Task prompt
Output, word for word, the span of lines that starts at the one containing "Word for word: உள்ளுக்கு" and ends at the last line of the records.
[Data section]
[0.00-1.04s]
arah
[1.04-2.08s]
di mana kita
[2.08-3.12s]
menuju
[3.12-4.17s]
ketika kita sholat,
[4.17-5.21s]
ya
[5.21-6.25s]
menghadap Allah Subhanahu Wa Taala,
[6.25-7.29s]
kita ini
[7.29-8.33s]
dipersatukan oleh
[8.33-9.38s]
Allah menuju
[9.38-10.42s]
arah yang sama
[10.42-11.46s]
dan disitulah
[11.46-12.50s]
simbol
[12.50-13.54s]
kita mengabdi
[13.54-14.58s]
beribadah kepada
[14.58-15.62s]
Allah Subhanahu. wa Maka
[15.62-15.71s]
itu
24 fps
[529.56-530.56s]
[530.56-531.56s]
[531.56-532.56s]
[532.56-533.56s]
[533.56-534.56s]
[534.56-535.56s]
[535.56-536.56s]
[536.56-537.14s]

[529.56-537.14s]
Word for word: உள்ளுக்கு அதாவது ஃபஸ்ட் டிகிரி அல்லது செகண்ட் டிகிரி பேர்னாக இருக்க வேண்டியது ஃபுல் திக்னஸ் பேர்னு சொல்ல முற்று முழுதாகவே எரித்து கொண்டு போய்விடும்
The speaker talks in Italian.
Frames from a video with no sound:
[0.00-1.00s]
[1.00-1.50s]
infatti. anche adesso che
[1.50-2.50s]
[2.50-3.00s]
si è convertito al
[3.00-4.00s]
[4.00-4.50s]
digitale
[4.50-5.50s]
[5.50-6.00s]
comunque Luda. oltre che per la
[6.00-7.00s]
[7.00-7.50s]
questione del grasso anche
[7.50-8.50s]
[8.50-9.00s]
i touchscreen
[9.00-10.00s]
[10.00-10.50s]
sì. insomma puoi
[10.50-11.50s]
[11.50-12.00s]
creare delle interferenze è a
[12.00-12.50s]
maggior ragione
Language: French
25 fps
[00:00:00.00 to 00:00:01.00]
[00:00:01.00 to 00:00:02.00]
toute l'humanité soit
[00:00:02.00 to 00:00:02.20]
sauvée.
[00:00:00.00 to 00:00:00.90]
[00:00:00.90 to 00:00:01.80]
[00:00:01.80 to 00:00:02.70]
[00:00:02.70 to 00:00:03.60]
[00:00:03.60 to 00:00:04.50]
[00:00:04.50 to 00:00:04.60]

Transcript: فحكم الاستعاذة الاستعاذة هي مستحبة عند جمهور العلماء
[/Data section]
Task output
Word for word: உள்ளுக்கு அதாவது ஃபஸ்ட் டிகிரி அல்லது செகண்ட் டிகிரி பேர்னாக இருக்க வேண்டியது ஃபுல் திக்னஸ் பேர்னு சொல்ல முற்று முழுதாகவே எரித்து கொண்டு போய்விடும்
The speaker talks in Italian.
Frames from a video with no sound:
[0.00-1.00s]
[1.00-1.50s]
infatti. anche adesso che
[1.50-2.50s]
[2.50-3.00s]
si è convertito al
[3.00-4.00s]
[4.00-4.50s]
digitale
[4.50-5.50s]
[5.50-6.00s]
comunque Luda. oltre che per la
[6.00-7.00s]
[7.00-7.50s]
questione del grasso anche
[7.50-8.50s]
[8.50-9.00s]
i touchscreen
[9.00-10.00s]
[10.00-10.50s]
sì. insomma puoi
[10.50-11.50s]
[11.50-12.00s]
creare delle interferenze è a
[12.00-12.50s]
maggior ragione
Language: French
25 fps
[00:00:00.00 to 00:00:01.00]
[00:00:01.00 to 00:00:02.00]
toute l'humanité soit
[00:00:02.00 to 00:00:02.20]
sauvée.
[00:00:00.00 to 00:00:00.90]
[00:00:00.90 to 00:00:01.80]
[00:00:01.80 to 00:00:02.70]
[00:00:02.70 to 00:00:03.60]
[00:00:03.60 to 00:00:04.50]
[00:00:04.50 to 00:00:04.60]

Transcript: فحكم الاستعاذة الاستعاذة هي مستحبة عند جمهور العلماء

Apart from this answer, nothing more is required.